Step one was sourcing a new 4" .41 Magnum barrel from Smith & Wesson. This being mid-2001, it must have been one of the last ones they had in stock; only a few years later, New Old Stock parts for Smiths of this vintage just didn't exist any longer. Since the project gun had a pinned barrel, Shannon had to notch the threads on the new tube in the right place to accept the pin. Before being mounted on the gun, the barrel was sent to Mag-na-port for a quad porting job to match the one on the PC13.

Shannon ground the frame from a square-butt contour to a round-butt one, and then expertly re-cut the serrations on the backstrap so that it looked factory. The 57 originally had a target hammer and trigger. The hammer got bobbed and the wide, serrated target trigger got narrowed and had its face smoothed and rounded, and then a little strategic dabbing with cold blue restored a mottled finish to the ground areas that matched the case coloring of the untouched parts.

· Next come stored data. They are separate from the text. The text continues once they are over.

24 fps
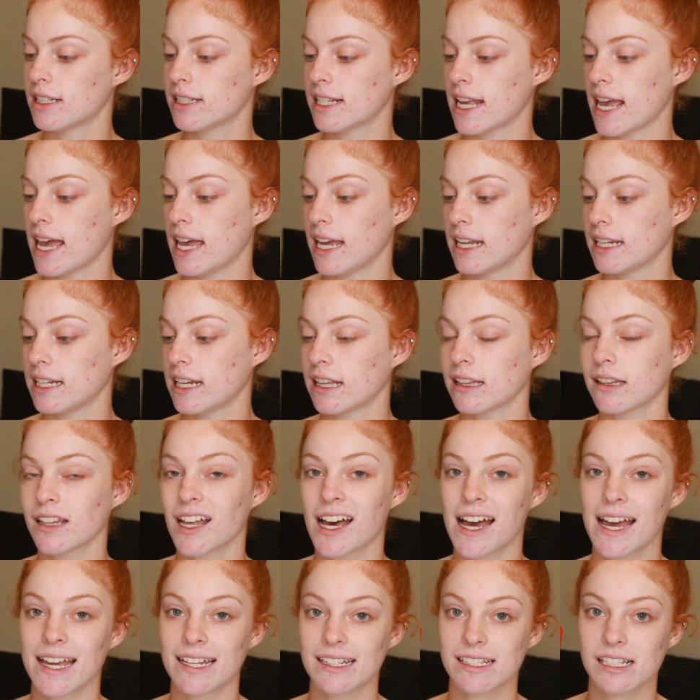10
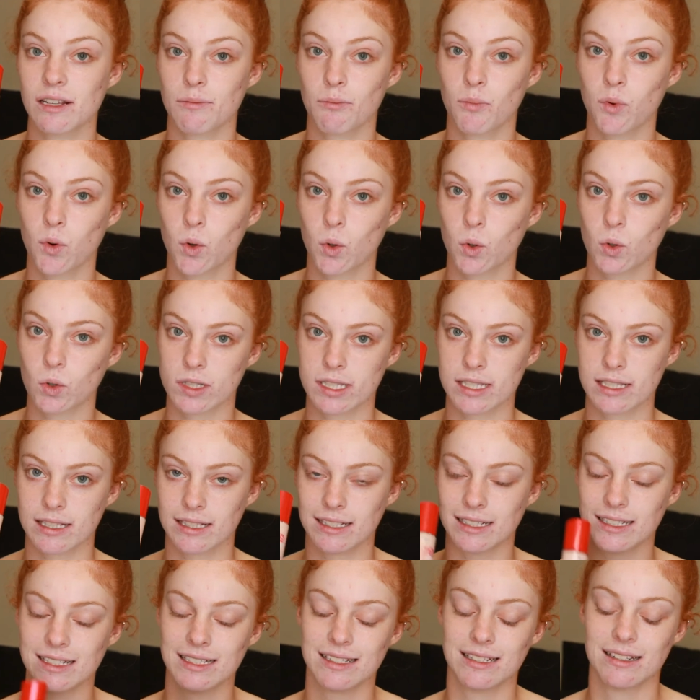Light
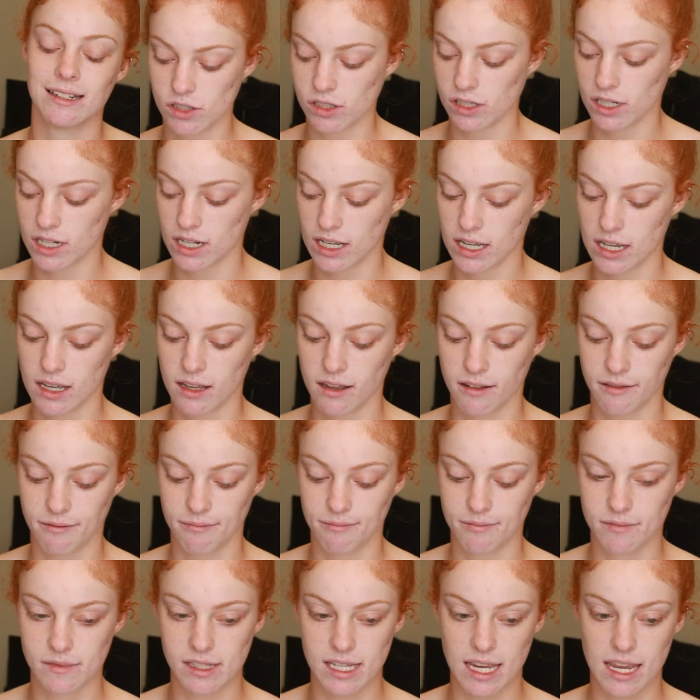Porcelain. I'm just going to
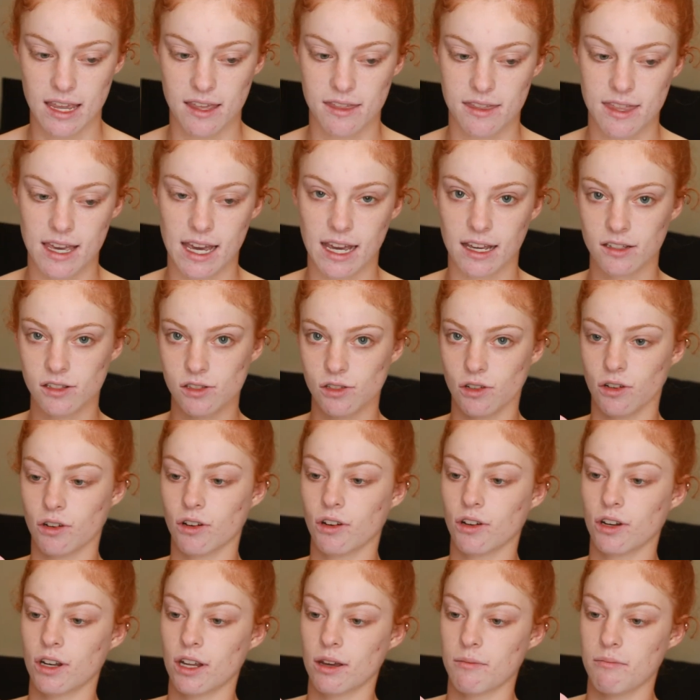take that
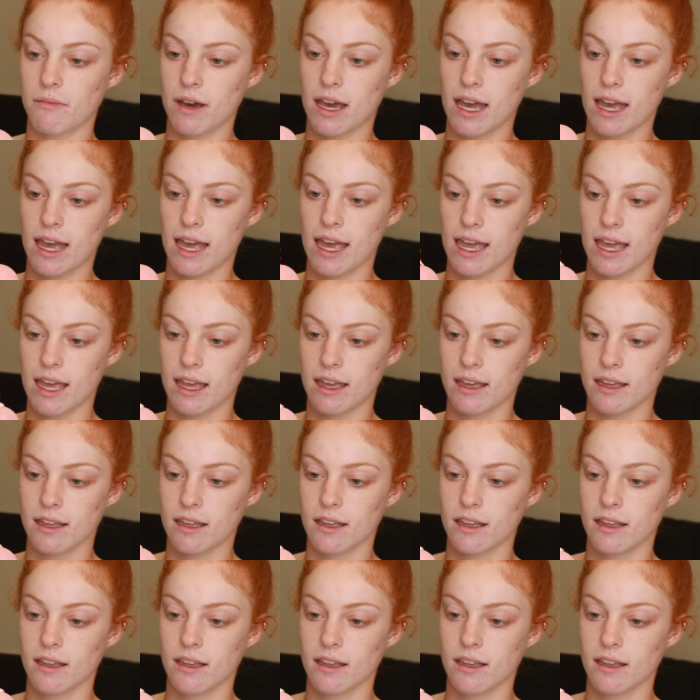on my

The gun was carefully given a fine matte blue finish to match that of the PC13. Then as a final touch, Shannon used a dovetail cutter on the front sight blade to cut a notch for a red epoxy insert in the ramp, and hand painted a white outline on the rear sight blade to match.

As it sat when I acquired it, the gun only needed two changes. First, Shannon had originally done a PPC-style trigger job on it back in '01. It was unbelievably smooth and light, but the trigger return was too soft and it was easy to outrun in fast double action work. The late Denny Reichard at Sand Burr Gun Ranch fixed it by doing a really nice street/carry trigger job, using factory springs.

Lastly, the gun has been wearing a round-to-square conversion Hogue Monogrip on it since it was built, mostly because that's all that was immediately available in the shop. I'm going to fix that as soon as I decide whether to put this slick-looking set of VZ 320s on it, or to go with Eagle Secret Service stocks to match the ones on the PC13.